## YOUR OBJECTIVE:
Leaving out only the pictures, write out all the entries exactly.

== RECORDS PROVIDED ==

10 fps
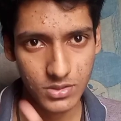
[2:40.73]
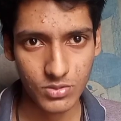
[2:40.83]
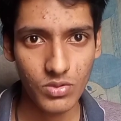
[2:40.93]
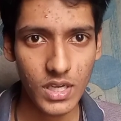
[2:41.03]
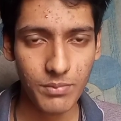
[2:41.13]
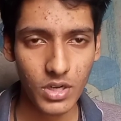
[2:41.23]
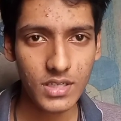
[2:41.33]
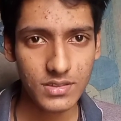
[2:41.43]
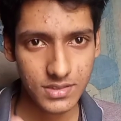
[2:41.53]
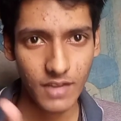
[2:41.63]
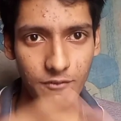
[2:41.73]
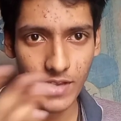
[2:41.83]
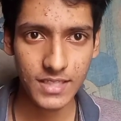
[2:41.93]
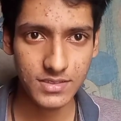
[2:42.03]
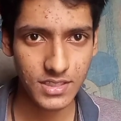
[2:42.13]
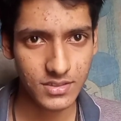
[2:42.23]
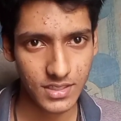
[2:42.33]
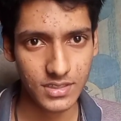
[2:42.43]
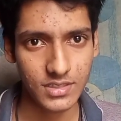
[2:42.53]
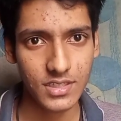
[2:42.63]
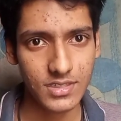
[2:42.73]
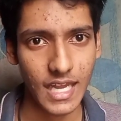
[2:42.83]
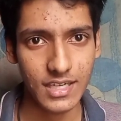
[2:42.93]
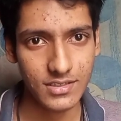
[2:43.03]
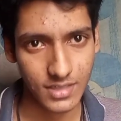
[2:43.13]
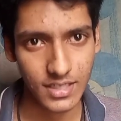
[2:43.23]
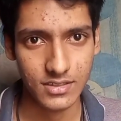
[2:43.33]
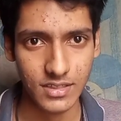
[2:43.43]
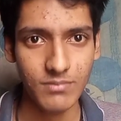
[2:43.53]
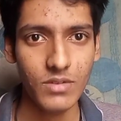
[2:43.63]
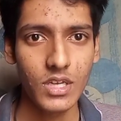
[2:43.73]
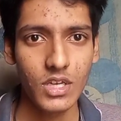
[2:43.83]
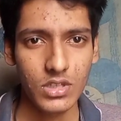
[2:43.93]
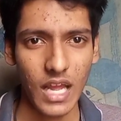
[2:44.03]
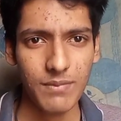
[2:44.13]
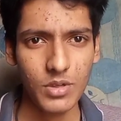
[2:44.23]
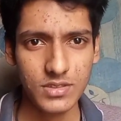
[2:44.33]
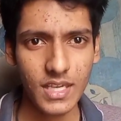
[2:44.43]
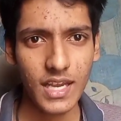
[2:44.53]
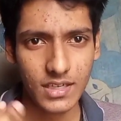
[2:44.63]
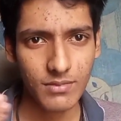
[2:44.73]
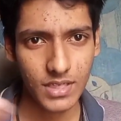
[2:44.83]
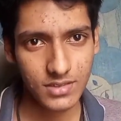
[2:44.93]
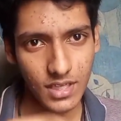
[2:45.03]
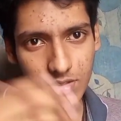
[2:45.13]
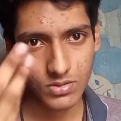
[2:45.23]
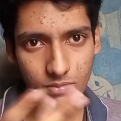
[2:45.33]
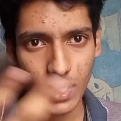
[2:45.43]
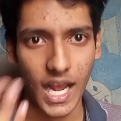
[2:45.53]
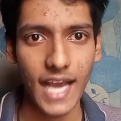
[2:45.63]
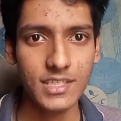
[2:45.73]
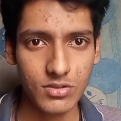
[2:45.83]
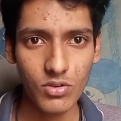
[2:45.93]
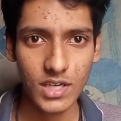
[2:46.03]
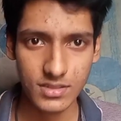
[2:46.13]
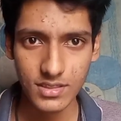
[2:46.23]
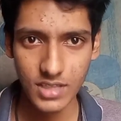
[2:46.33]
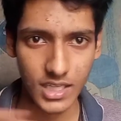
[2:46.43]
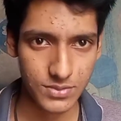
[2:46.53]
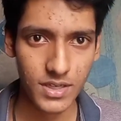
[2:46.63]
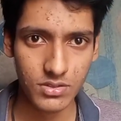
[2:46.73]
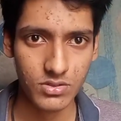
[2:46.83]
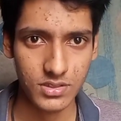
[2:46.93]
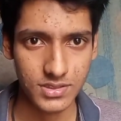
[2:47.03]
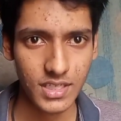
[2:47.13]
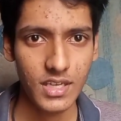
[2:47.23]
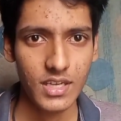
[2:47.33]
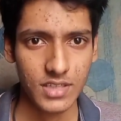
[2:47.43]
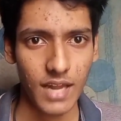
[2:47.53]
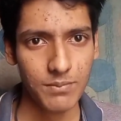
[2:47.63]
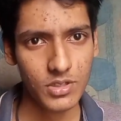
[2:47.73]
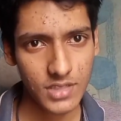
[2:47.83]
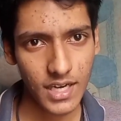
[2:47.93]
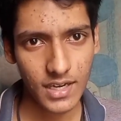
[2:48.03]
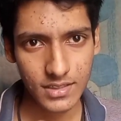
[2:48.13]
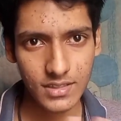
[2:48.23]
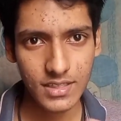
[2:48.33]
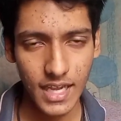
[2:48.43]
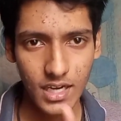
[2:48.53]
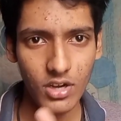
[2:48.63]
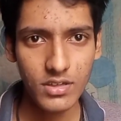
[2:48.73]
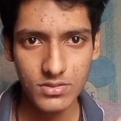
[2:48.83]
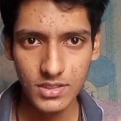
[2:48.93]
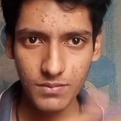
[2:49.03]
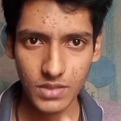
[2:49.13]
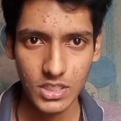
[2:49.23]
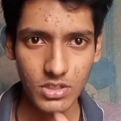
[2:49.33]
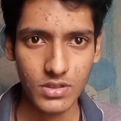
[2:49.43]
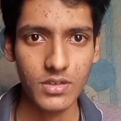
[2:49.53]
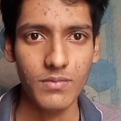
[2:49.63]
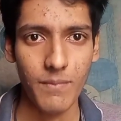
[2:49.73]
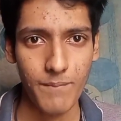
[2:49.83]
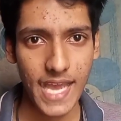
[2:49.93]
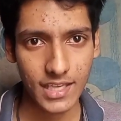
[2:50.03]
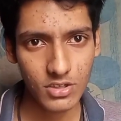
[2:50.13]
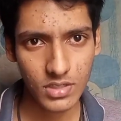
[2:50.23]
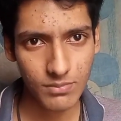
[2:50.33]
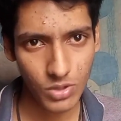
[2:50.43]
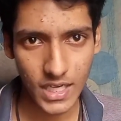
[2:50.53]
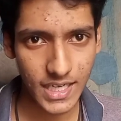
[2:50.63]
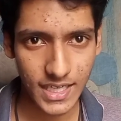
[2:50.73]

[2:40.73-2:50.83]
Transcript: মানে স্কুলে পড়ে সে ফেন্সিং শিখতে চায় দ্যাট ইজ হার ড্রিম তারপর সে একটা মানে তার মানে হাই স্কুলটা সে ট্রান্সফার করতে চায় তারপর তার একদিন দেখা হয়েছে ব্যাক ইয়ে, ইউরিম বলে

===

## TASK OUTPUT:
10 fps
[2:40.73]
[2:40.83]
[2:40.93]
[2:41.03]
[2:41.13]
[2:41.23]
[2:41.33]
[2:41.43]
[2:41.53]
[2:41.63]
[2:41.73]
[2:41.83]
[2:41.93]
[2:42.03]
[2:42.13]
[2:42.23]
[2:42.33]
[2:42.43]
[2:42.53]
[2:42.63]
[2:42.73]
[2:42.83]
[2:42.93]
[2:43.03]
[2:43.13]
[2:43.23]
[2:43.33]
[2:43.43]
[2:43.53]
[2:43.63]
[2:43.73]
[2:43.83]
[2:43.93]
[2:44.03]
[2:44.13]
[2:44.23]
[2:44.33]
[2:44.43]
[2:44.53]
[2:44.63]
[2:44.73]
[2:44.83]
[2:44.93]
[2:45.03]
[2:45.13]
[2:45.23]
[2:45.33]
[2:45.43]
[2:45.53]
[2:45.63]
[2:45.73]
[2:45.83]
[2:45.93]
[2:46.03]
[2:46.13]
[2:46.23]
[2:46.33]
[2:46.43]
[2:46.53]
[2:46.63]
[2:46.73]
[2:46.83]
[2:46.93]
[2:47.03]
[2:47.13]
[2:47.23]
[2:47.33]
[2:47.43]
[2:47.53]
[2:47.63]
[2:47.73]
[2:47.83]
[2:47.93]
[2:48.03]
[2:48.13]
[2:48.23]
[2:48.33]
[2:48.43]
[2:48.53]
[2:48.63]
[2:48.73]
[2:48.83]
[2:48.93]
[2:49.03]
[2:49.13]
[2:49.23]
[2:49.33]
[2:49.43]
[2:49.53]
[2:49.63]
[2:49.73]
[2:49.83]
[2:49.93]
[2:50.03]
[2:50.13]
[2:50.23]
[2:50.33]
[2:50.43]
[2:50.53]
[2:50.63]
[2:50.73]

[2:40.73-2:50.83]
Transcript: মানে স্কুলে পড়ে সে ফেন্সিং শিখতে চায় দ্যাট ইজ হার ড্রিম তারপর সে একটা মানে তার মানে হাই স্কুলটা সে ট্রান্সফার করতে চায় তারপর তার একদিন দেখা হয়েছে ব্যাক ইয়ে, ইউরিম বলে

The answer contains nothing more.